Provided data START
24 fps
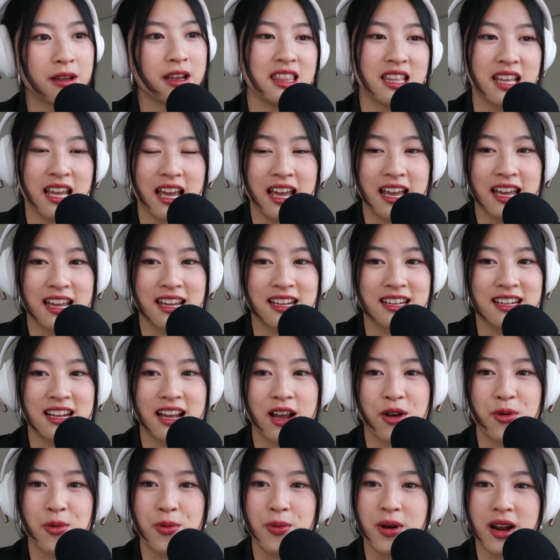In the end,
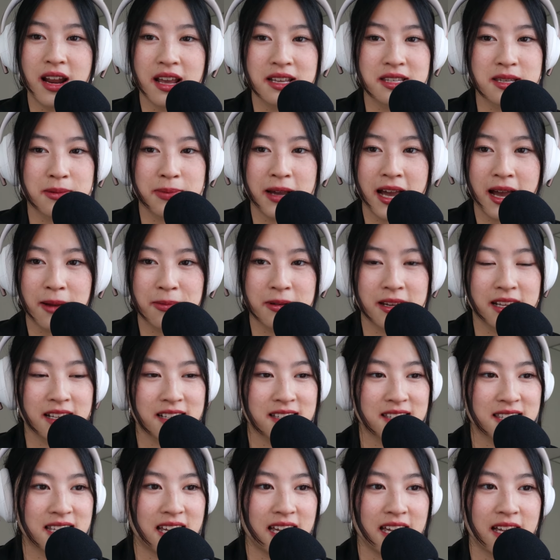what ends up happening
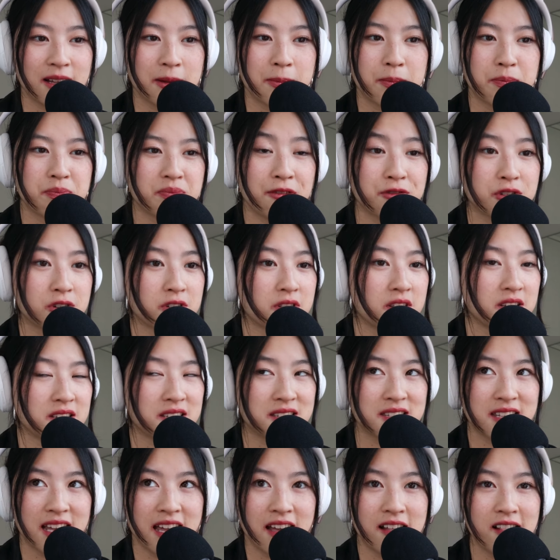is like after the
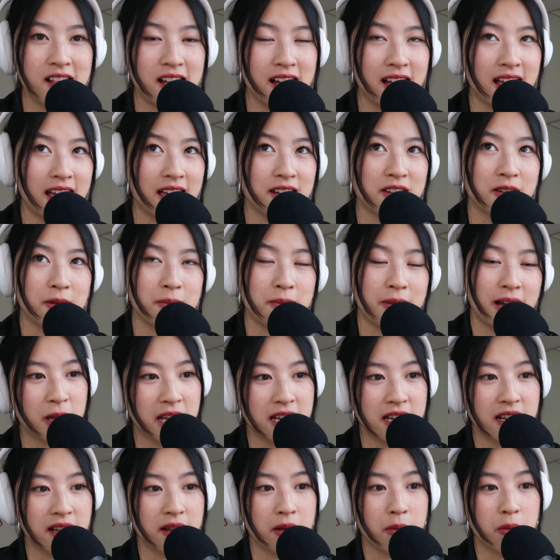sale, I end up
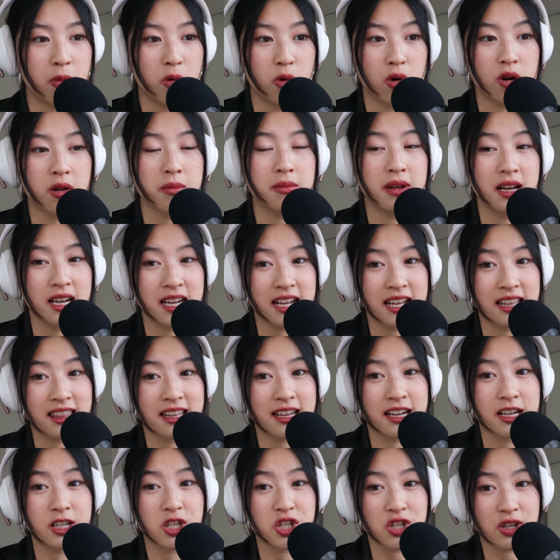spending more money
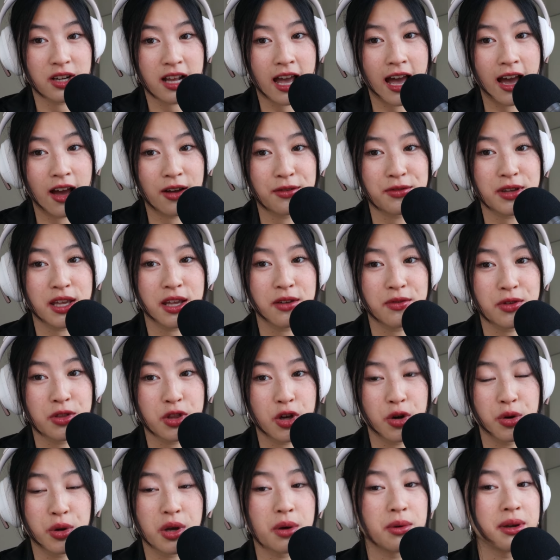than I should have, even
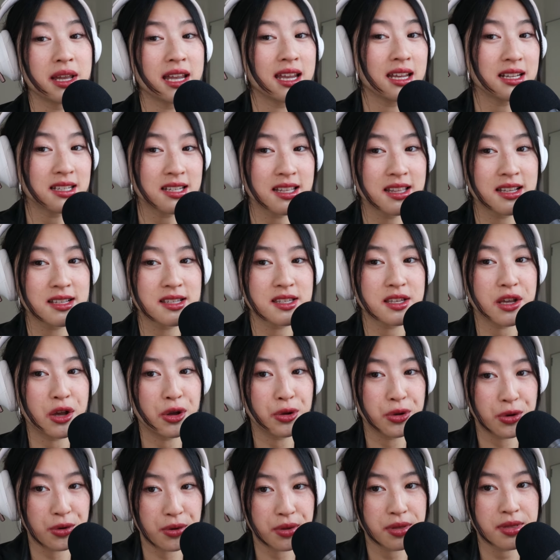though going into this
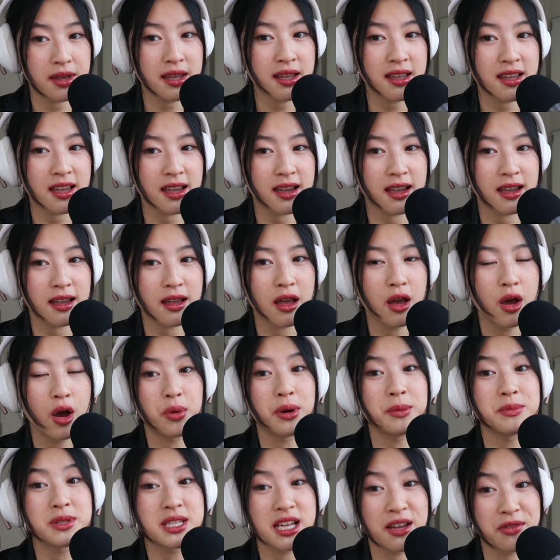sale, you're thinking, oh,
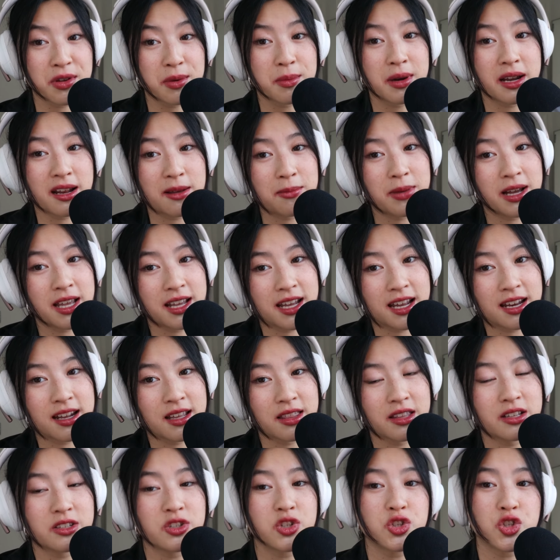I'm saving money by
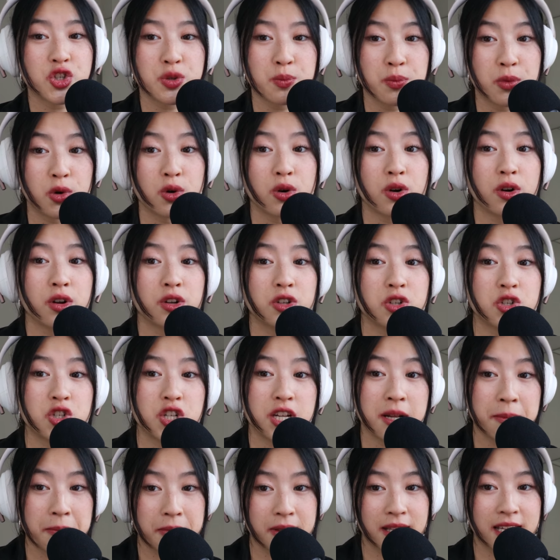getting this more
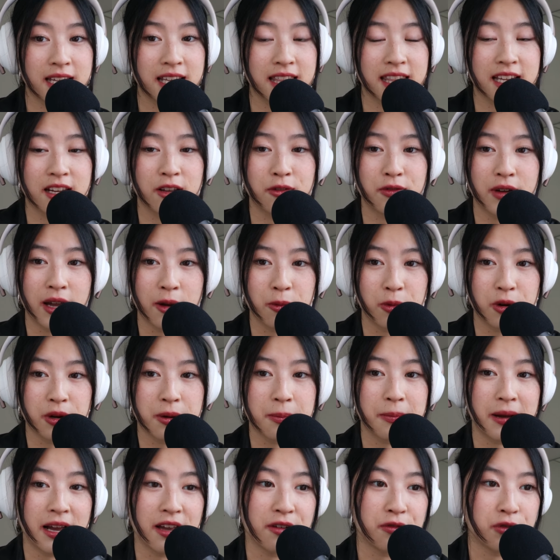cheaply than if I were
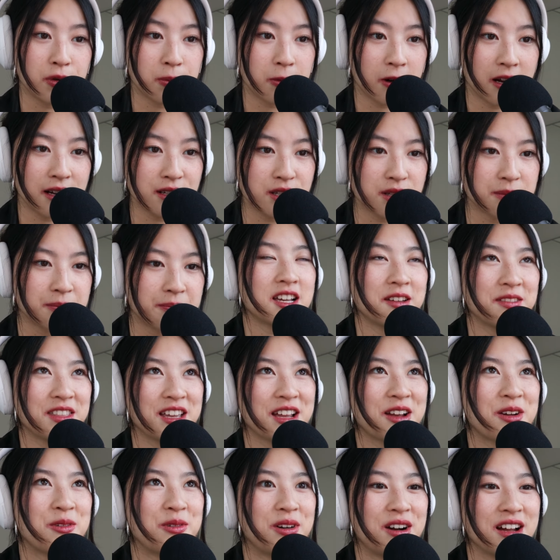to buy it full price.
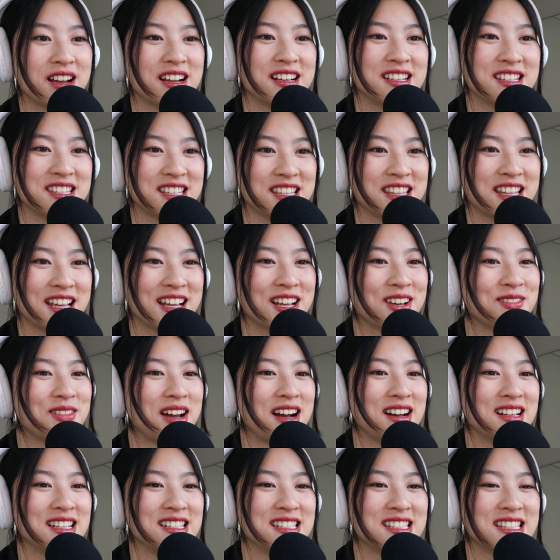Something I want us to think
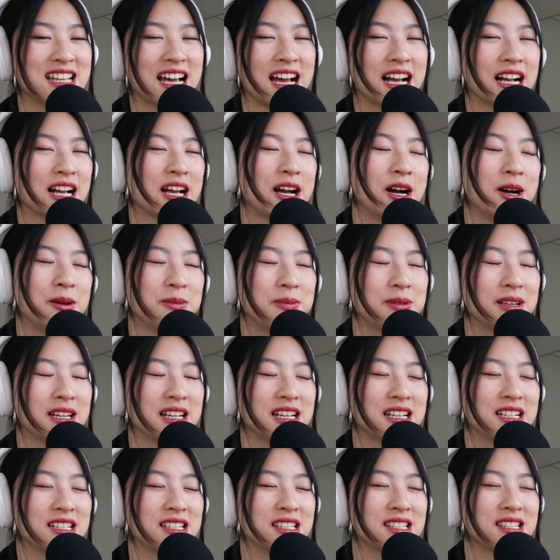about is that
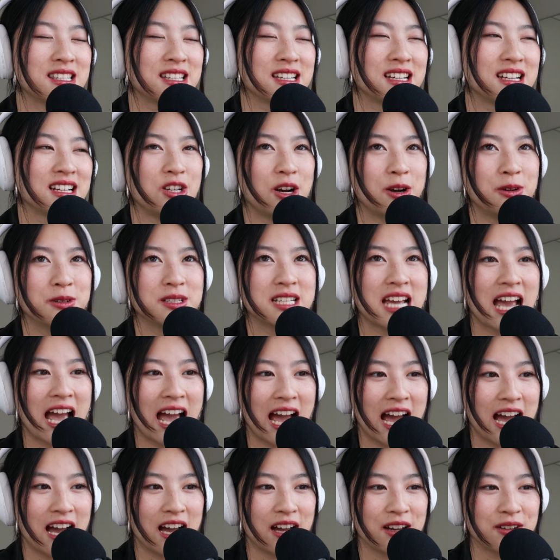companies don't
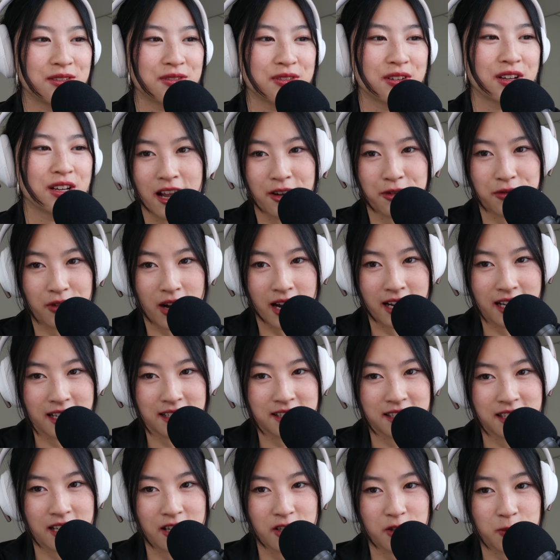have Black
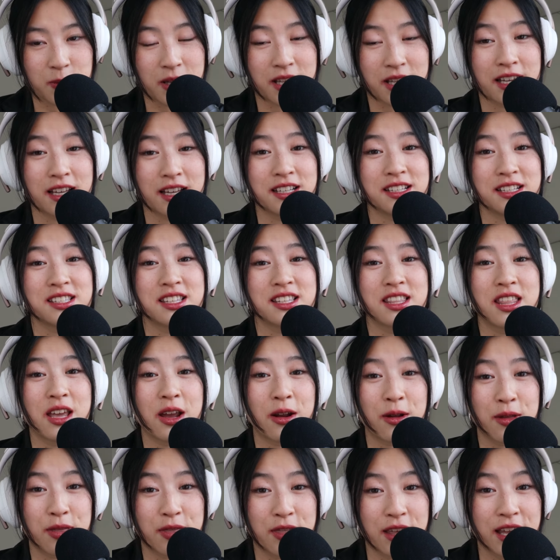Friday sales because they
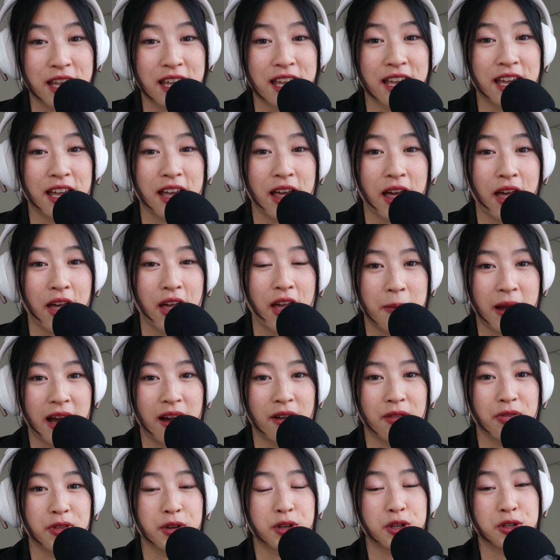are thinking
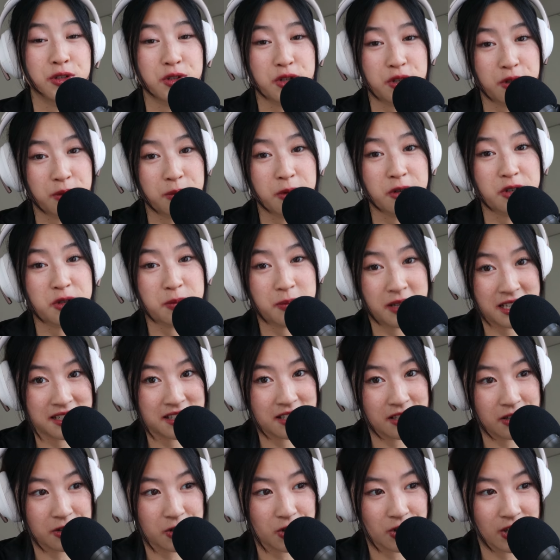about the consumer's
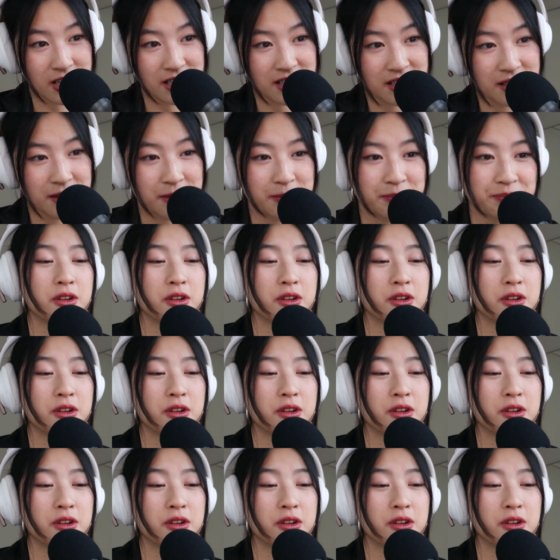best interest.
Provided data END
§ Brief
Print the full listing again exactly, and drop every image from it.

§ Completed task
24 fps
In the end,
what ends up happening
is like after the
sale, I end up
spending more money
than I should have, even
though going into this
sale, you're thinking, oh,
I'm saving money by
getting this more
cheaply than if I were
to buy it full price.
Something I want us to think
about is that
companies don't
have Black
Friday sales because they
are thinking
about the consumer's
best interest.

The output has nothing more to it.